**YOUR ASSIGNMENT:** Print all the data that follows exactly, images excluded.

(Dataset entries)
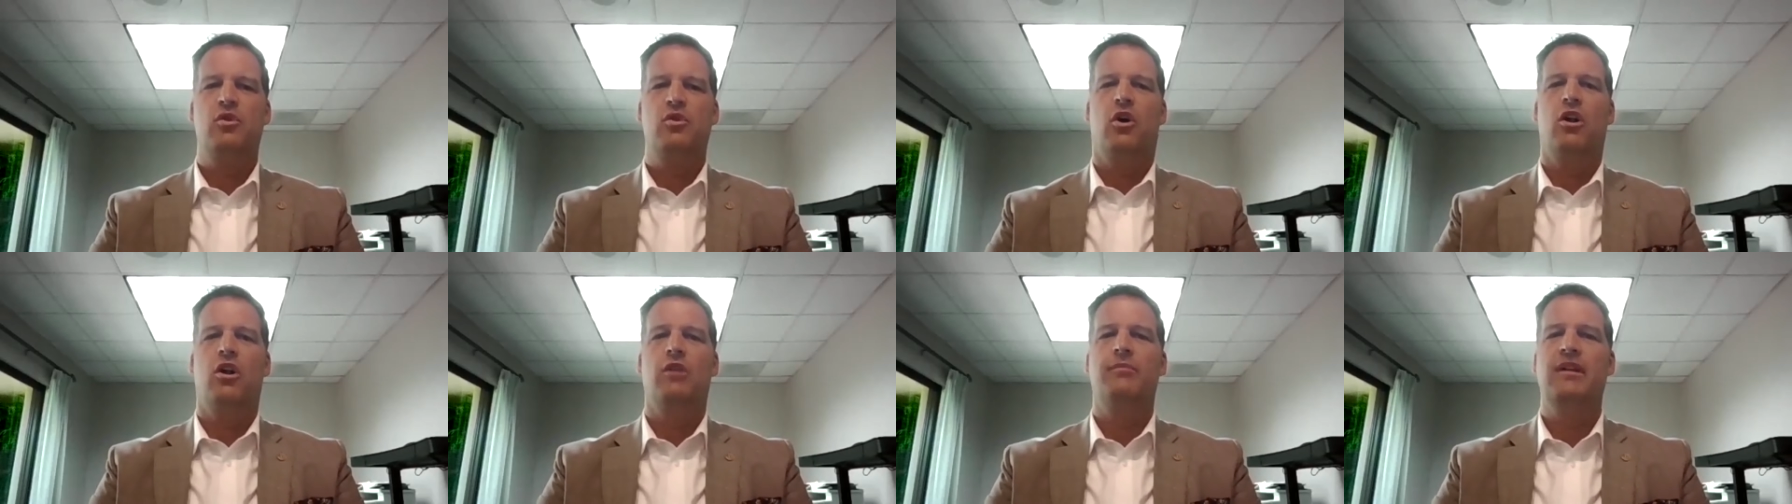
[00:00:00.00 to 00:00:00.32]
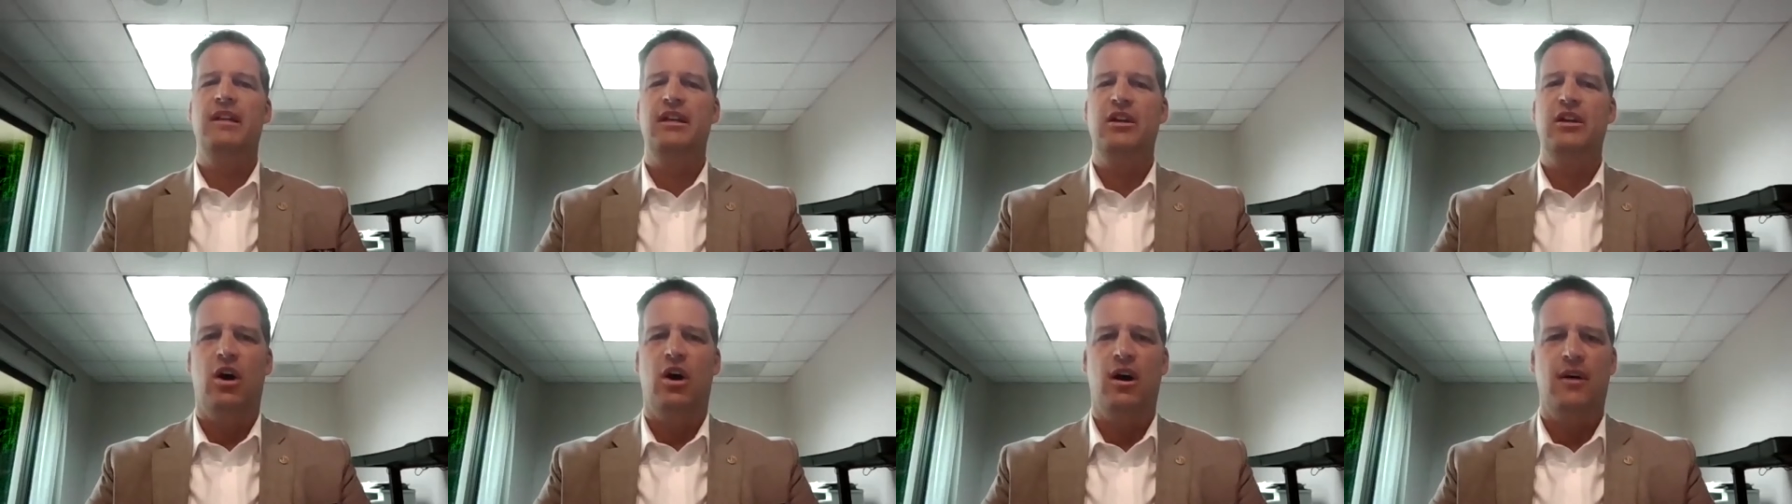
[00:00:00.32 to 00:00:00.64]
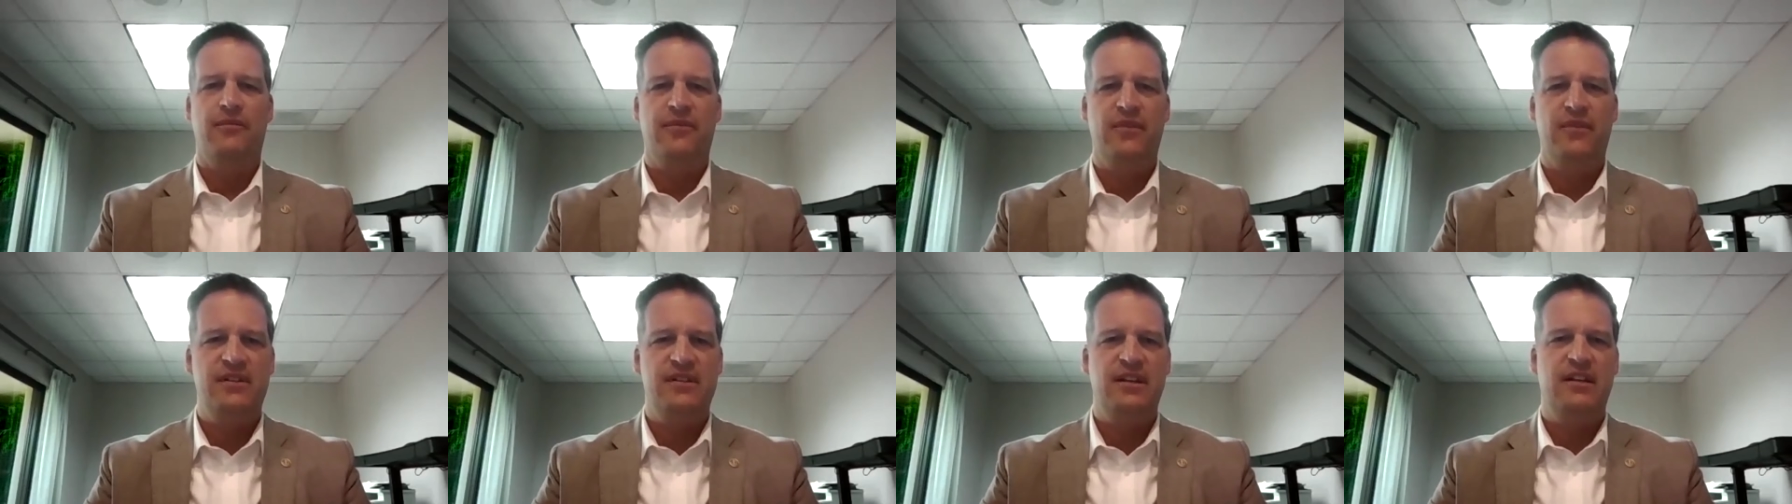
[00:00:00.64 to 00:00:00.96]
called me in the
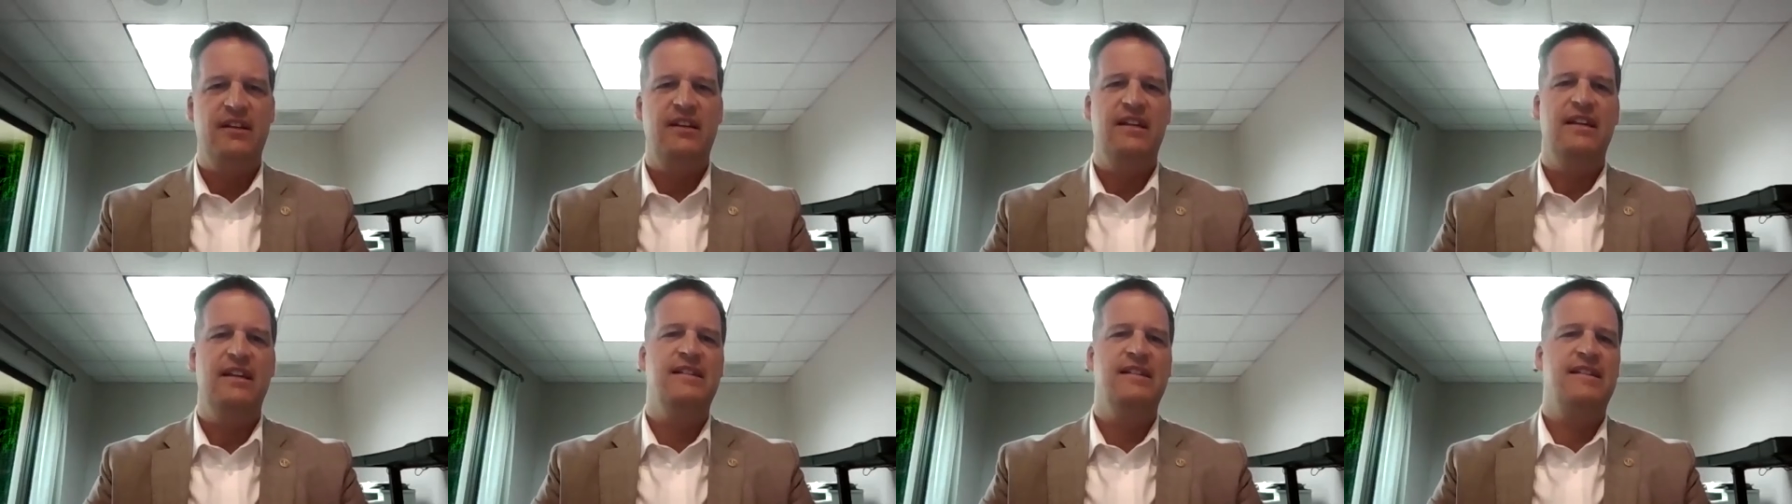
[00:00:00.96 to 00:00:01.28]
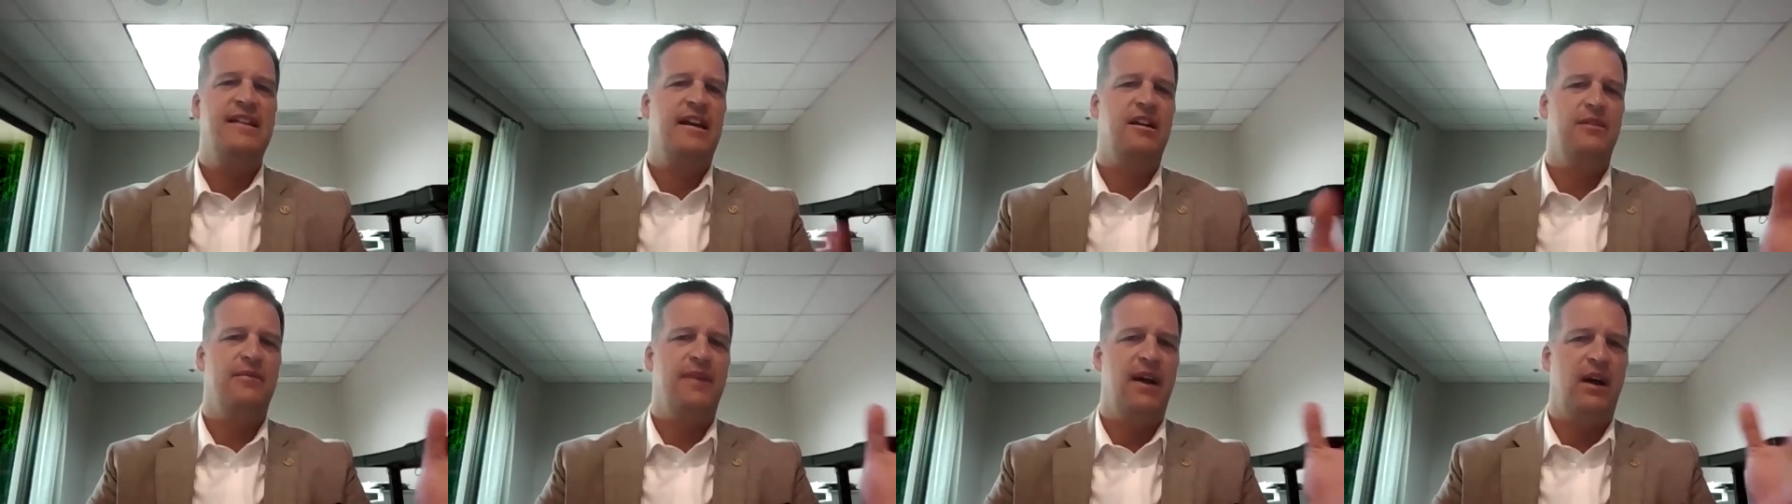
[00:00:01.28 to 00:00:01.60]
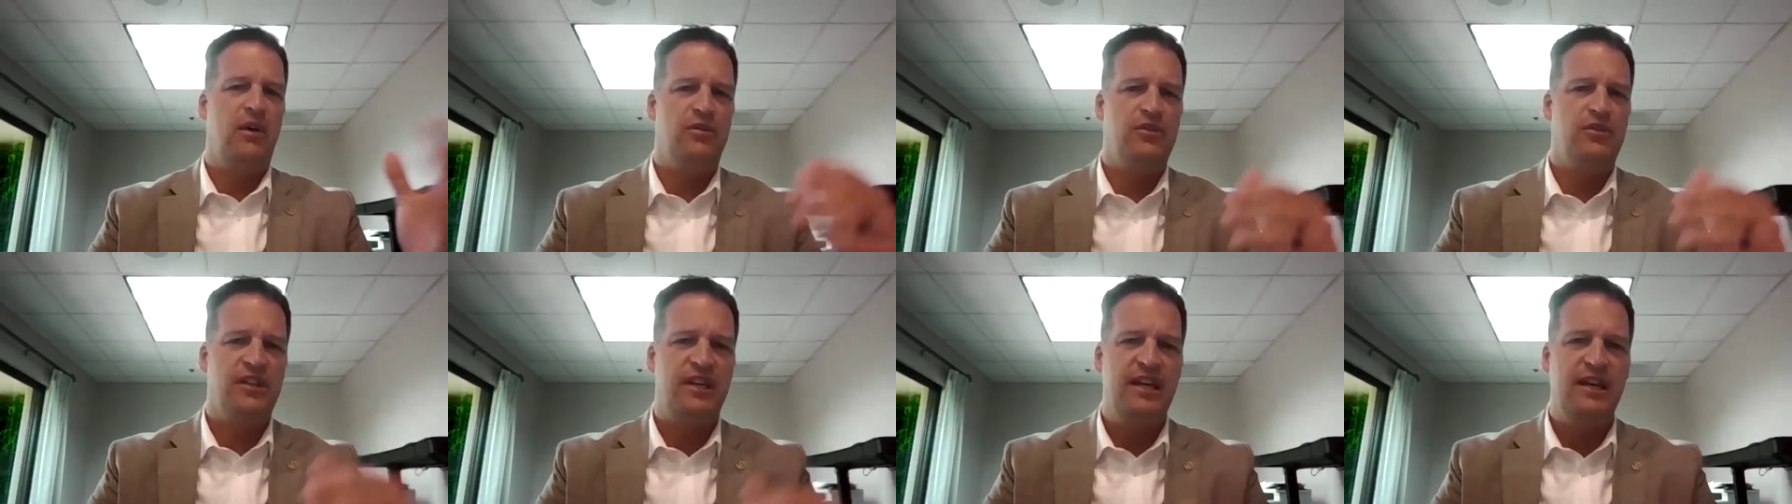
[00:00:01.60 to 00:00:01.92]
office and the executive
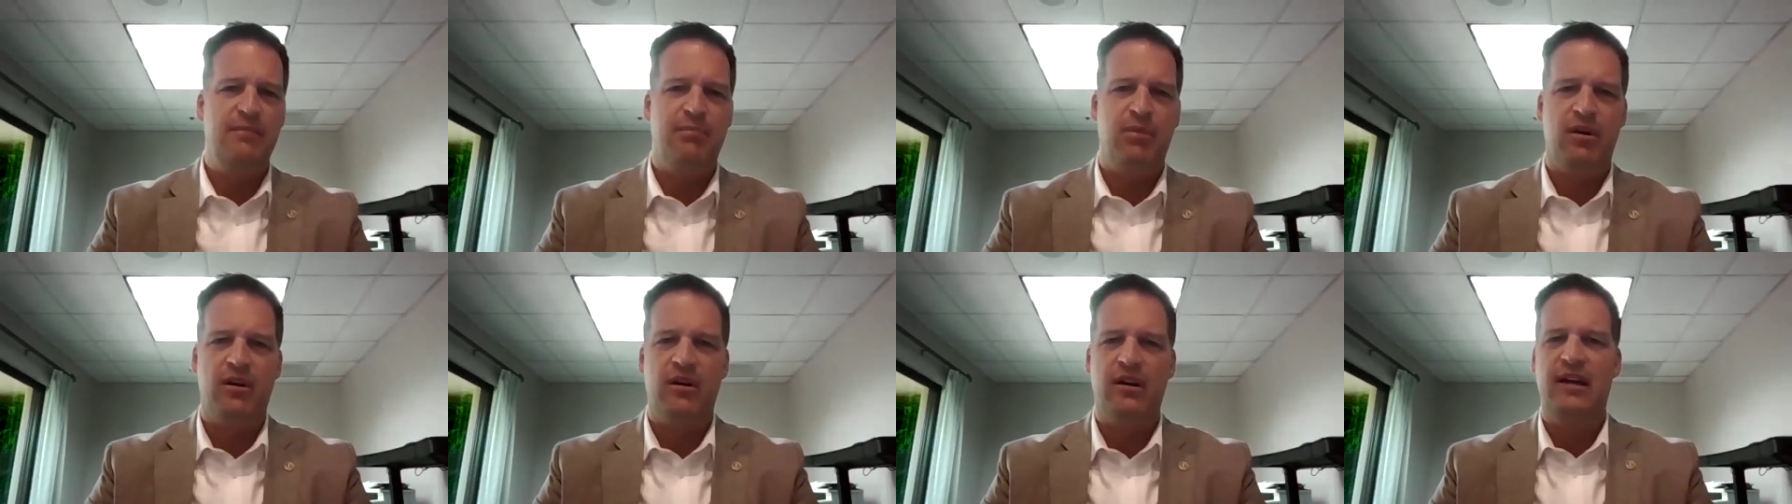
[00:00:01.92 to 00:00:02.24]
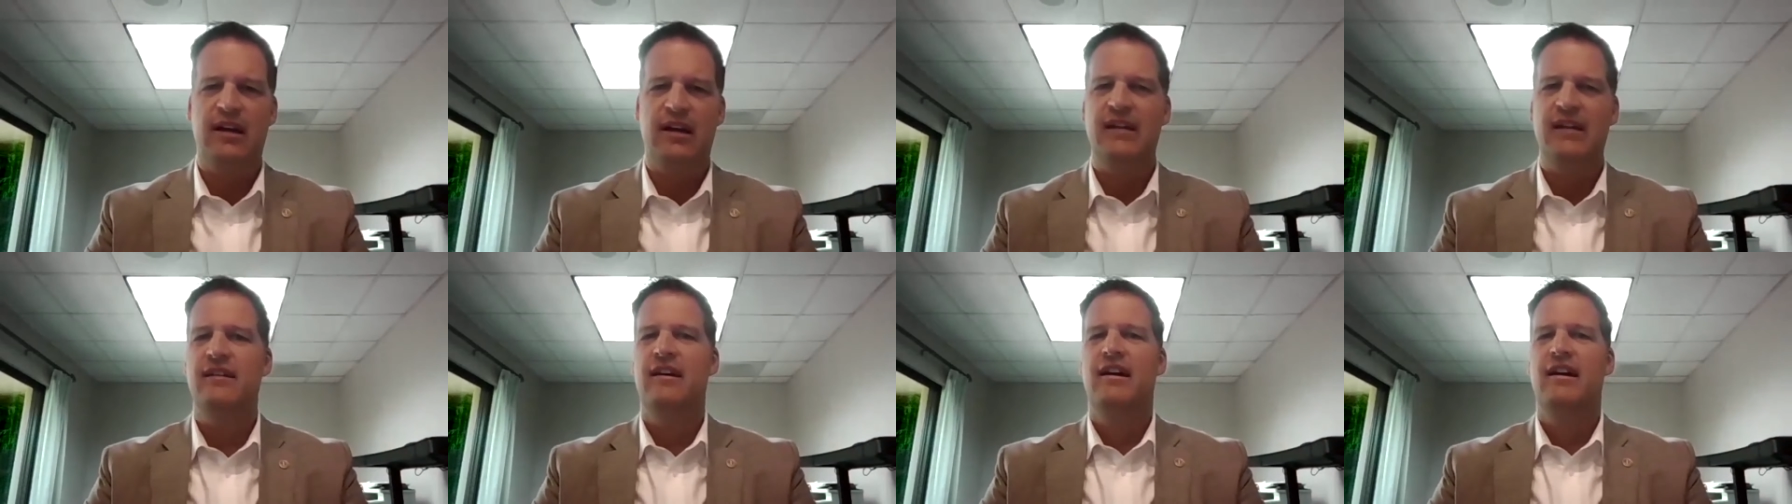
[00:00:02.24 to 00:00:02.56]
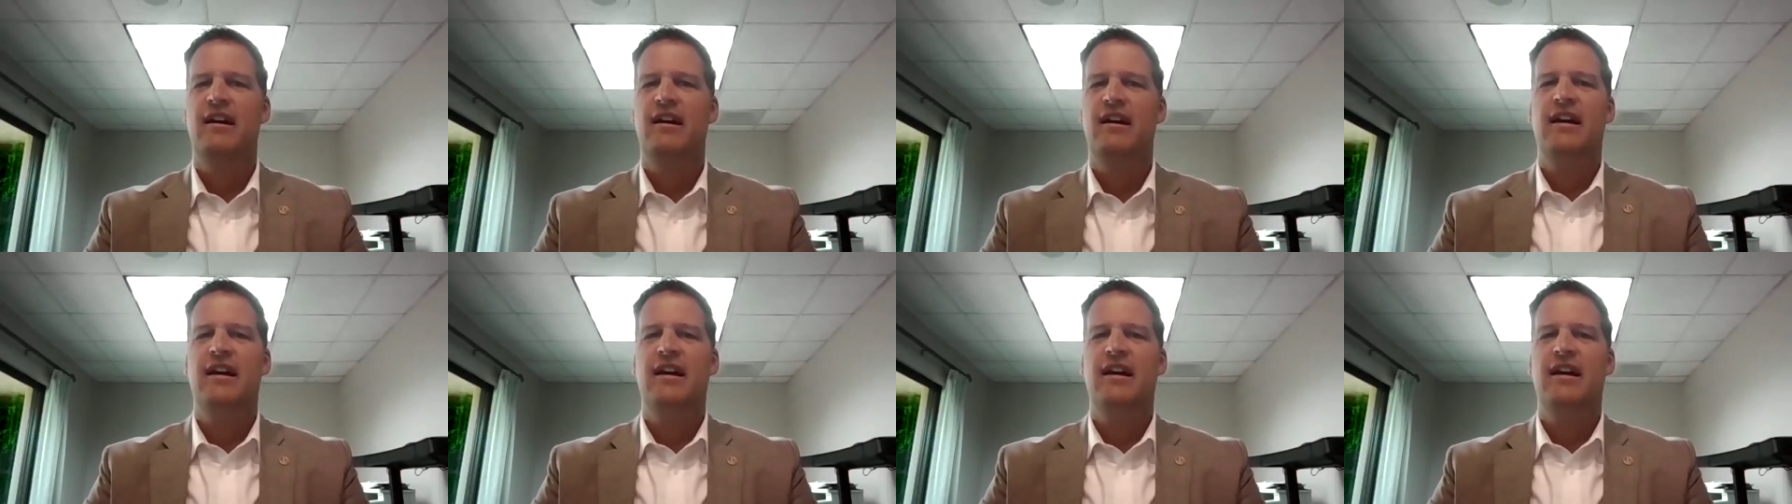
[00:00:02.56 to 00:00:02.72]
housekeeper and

**EXERCISE RESULT:**
[00:00:00.00 to 00:00:00.32]
[00:00:00.32 to 00:00:00.64]
[00:00:00.64 to 00:00:00.96]
called me in the
[00:00:00.96 to 00:00:01.28]
[00:00:01.28 to 00:00:01.60]
[00:00:01.60 to 00:00:01.92]
office and the executive
[00:00:01.92 to 00:00:02.24]
[00:00:02.24 to 00:00:02.56]
[00:00:02.56 to 00:00:02.72]
housekeeper and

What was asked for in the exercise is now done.